Switzerland debates ban on “conversion therapies”
The Swiss Evangelical Alliance regrets “grievous mistakes in the past” but opposes a law that could limit the freedom of people to seek help according their religious convictions.
BERN · 28 JANUARY 2022 · 16:00 CET
A ban on so-called conversion therapies is the newest socio-political debate in Switzerland that could restrict the activities of Christian churches.
After the September 2021 referendum that legalised gay marriage, including the adoption of children and sperm donation for lesbian couples, now national parliamentarians are ready to discuss another law to protect the LGBT community.
The central European country follows the steps of other European countries such as the United Kingdom, where the government just closed a public consultation on the issue, Spain, and France, where a law with fines of up to 30,000 euros and two years in jail has just been passed.
In Switzerland, the Canton of Basel has been the first region to ban “conversion therapies”, lifting the debate to a national scale. So far, Liberal Democrats, Greens and Social Democrats have already expressed their support to such a law, which could affect how churches with a historic Christian understanding of sexuality offer support to same-sex attracted people.

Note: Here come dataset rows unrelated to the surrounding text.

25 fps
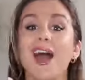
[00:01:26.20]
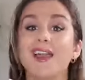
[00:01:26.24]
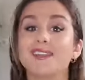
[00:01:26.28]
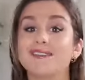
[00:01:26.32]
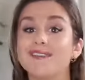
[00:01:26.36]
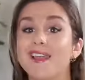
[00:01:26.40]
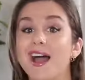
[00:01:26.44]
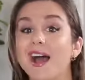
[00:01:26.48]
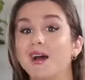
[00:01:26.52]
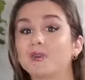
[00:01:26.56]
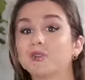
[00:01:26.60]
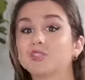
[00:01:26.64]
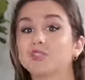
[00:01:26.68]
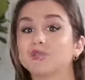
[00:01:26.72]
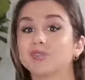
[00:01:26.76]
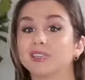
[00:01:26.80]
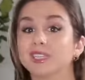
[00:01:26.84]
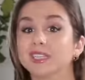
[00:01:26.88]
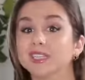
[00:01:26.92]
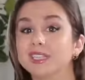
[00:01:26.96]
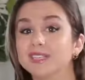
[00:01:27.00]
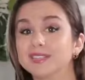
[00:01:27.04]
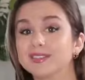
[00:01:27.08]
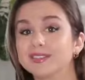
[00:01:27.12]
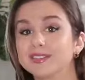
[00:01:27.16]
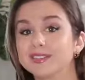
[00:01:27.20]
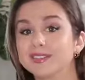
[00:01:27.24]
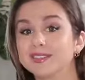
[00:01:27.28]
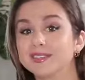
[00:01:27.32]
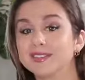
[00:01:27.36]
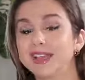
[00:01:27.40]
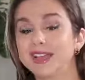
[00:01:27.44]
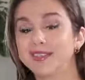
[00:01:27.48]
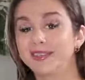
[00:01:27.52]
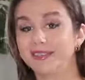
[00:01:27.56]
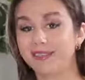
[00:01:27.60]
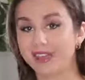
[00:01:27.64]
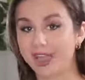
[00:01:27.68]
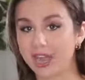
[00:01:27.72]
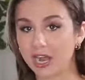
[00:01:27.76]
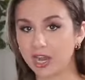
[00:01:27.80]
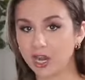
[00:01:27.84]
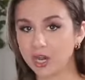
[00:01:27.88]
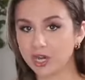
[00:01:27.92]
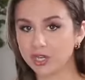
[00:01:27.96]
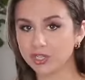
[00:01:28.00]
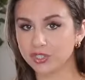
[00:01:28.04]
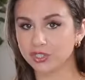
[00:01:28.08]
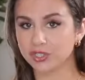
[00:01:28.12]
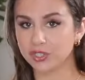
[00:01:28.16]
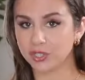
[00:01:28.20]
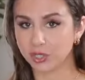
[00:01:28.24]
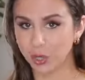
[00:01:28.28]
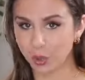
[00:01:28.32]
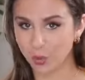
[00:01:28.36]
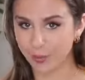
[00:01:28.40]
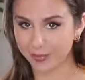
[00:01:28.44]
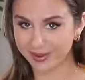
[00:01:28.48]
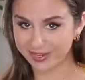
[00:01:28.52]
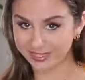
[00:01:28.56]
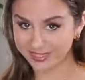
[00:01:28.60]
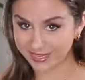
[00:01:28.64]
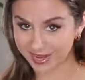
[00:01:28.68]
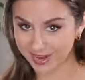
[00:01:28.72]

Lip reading: announce releases there so you don't miss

Evangelicals: Ban would harm personal freedom of people
This warning has been raised by the Swiss Evangelical Alliance (SEA-RES), which has said it “opposes” and “distances itself” from “practices that explicitly aim to change a person’s sexual orientation”, adding that in some Christian contexts, there were “grievous mistakes in the past, which we regret”.
“Nevertheless, there are people who experience their homosexual or bisexual orientation as conflictual and therefore seek professional support”, says the Alliance. This includes, among others, young people experiencing “temporal homoerotic phases” which usually come to an end when the person reaches his or her sexual maturity.
Anyone should be able to voluntarily seek for “pastoral counselling, pastoral care, education and discussions” that are offered by churches and other Christian organisations, says the Swiss evangelical body. “A ban on ‘conversion therapies’ threatens to place these helpful services under general suspicion and thus prevent people with a legitimate need from receiving valuable help”.
The “right to self-determination must be respected” for every citizen, says the SEA. In regards to the issue at stake, “this means their freedom to seek guidance in matters of sexual identity and practice in accordance with their religious convictions”.
The SEA also argues that there are already professional ethical guidelines produced by official psychological associations which sanction misconduct, and therefore an additional law woul not be needed.
The Evangelical Alliance “is committed to ensuring that Christian pastoral care and accompaniment of homosexual persons does not promote unrealistic and inflated expectations, respects the professional boundaries and mandates, always respects the will of the person being accompanied and their dignity, and protects their physical and mental health”.
Programme in the public television
This week, the Swiss public broadcaster SRF-SRG addressed the issue on its prime time analysis programme Rundschau, under the provocative title “Praying homosexuality away”. The host, Dominik Meier, focused on the cases of homosexual people who had been “raised in religious communities that later in life seek help to ‘be made normal’ again”, he said, referring to Christians who struggle with their sexual orientation.
The show sent a reporter with a hidden camera to two therapists and a Salvation Army pastor, all of which offered support to change one’s homosexual orientations. The lengthy report also included the critical views of psychology researchers and a former member of a free church who used to struggle with his homosexuality but now coaches others in coming out as gay.
Marc Jost of the Swiss Evangelical Alliance (left), in the interview with the public television. / Photo: Schweizer Fernsehen, video frame.
Marc Jost, Secretary General of the Swiss Evangelical Alliance, was interviewed live in the tv studio after the airing of the report. Answering to strongly worded questions of the host, Jost underlined the work of the Alliance in the last years in a good practices document on the issue. But he also warned about the risk of lack of clarity in a potential law on this issue. A not clearly framed ban could have the side effect of church members fearing that any kind of teaching on homosexuality from a Christian perspective could be criminalised, he said.